For the first time ever Facebook has reported its advertising revenue. It came in at $326.9 million, according to its accounts filed with corporate regulator the Australian Securities and Investments Commission (ASIC).
Facebook’s income tax expense increased to $3.3 million, up from just $814,000 the year before.
“We reviewed our business model and decided to restructure the Australian operations,” the company said in the financial statement, noting that the change was a result of the Multinational Anti-avoidance Law (MAAL) passed on January 1 2016.
“Under the new arrangement the company was converted into a local reseller of advertising inventory and concludes all sales contracts with customers managed by the sales team in Australia.
“These customers will no longer have a contractual relationship with Facebook Ireland.
“The new structure is transparent and easier to understand.”
Investment bank Morgan Stanley had previously estimated Facebook earns between $500 million and $600 million from advertising in the Australian market.
Facebook reported a profit of $3.1 million for the year ending 2016. The year before it recorded a $970,000 loss.

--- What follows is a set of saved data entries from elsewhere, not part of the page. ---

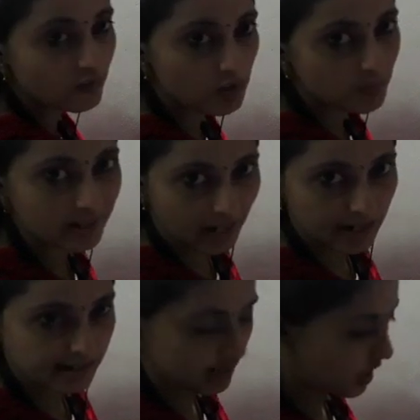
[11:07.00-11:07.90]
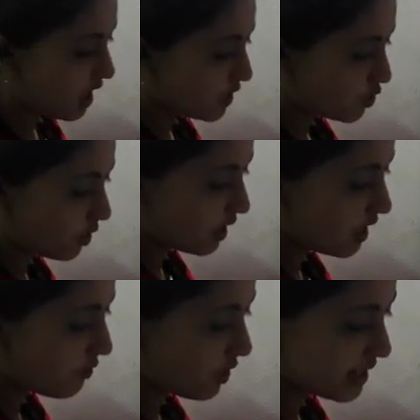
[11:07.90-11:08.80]
will be cancelled. So only
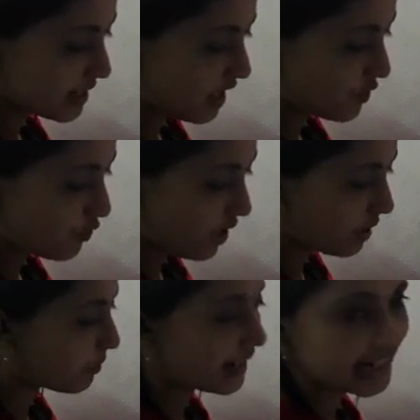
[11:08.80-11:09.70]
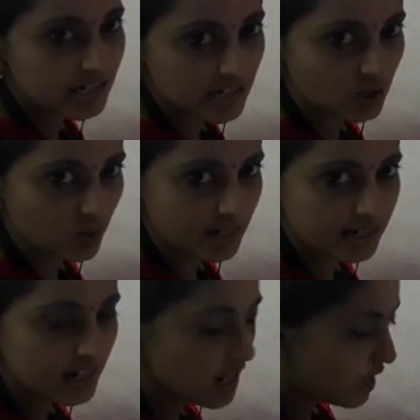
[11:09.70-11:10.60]
what is left? 1 minus 0, is
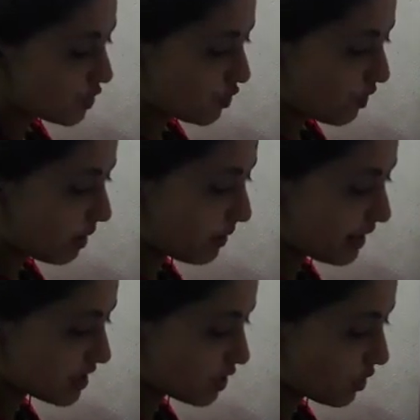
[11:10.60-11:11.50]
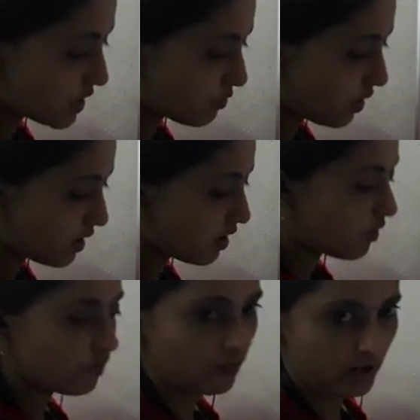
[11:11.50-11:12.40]
it? So 1 minus 0 is what?
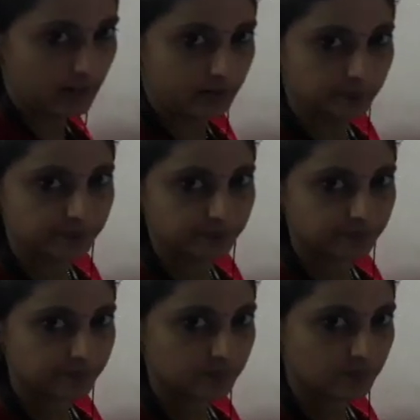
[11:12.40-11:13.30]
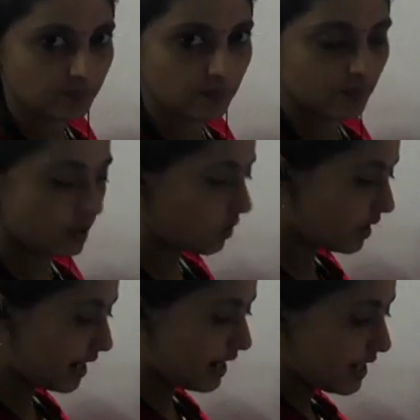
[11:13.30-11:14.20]
1.
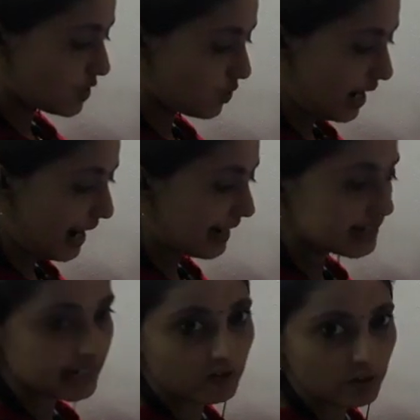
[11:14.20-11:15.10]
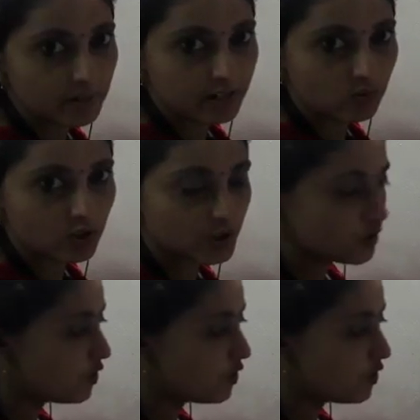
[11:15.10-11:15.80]
Okay, so 9x it will be equal to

Facebook Australia has been contacted for comment.
A 2015 Senate inquiry into multinational tax avoidance had criticised technology companies including Apple, Google and Microsoft for failing to count lucrative advertising revenue, and/or shifting profits to low-tax or no-tax nations such as Singapore and Bermuda. It was revealed they were among a number of multinationals under audit by the Australian Taxation Office (ATO).
Tax Commissioner Chris Jordan is looking to hit multinationals with tax bills amounting to $4 billion. The tax assessments include $2.9 billion in tax liabilities already issued against seven multinational companies.
Following the ATO’s court win against oil giant Chevron last week, Treasurer Scott Morrison said “Australia has some of the toughest rules in the world dealing with cross-border transactions and ensuring that Australia gets the right amount of tax on profits made in Australia”.
He said in addition to MAAL laws, the new 1000-strong Tax Avoidance Taskforce announced in last year’s federal budget, together with the recently-implemented Diverted Profits Tax that is expected to raise $100 million in revenue a year from 2018-19, “sends a clear message to multinationals”.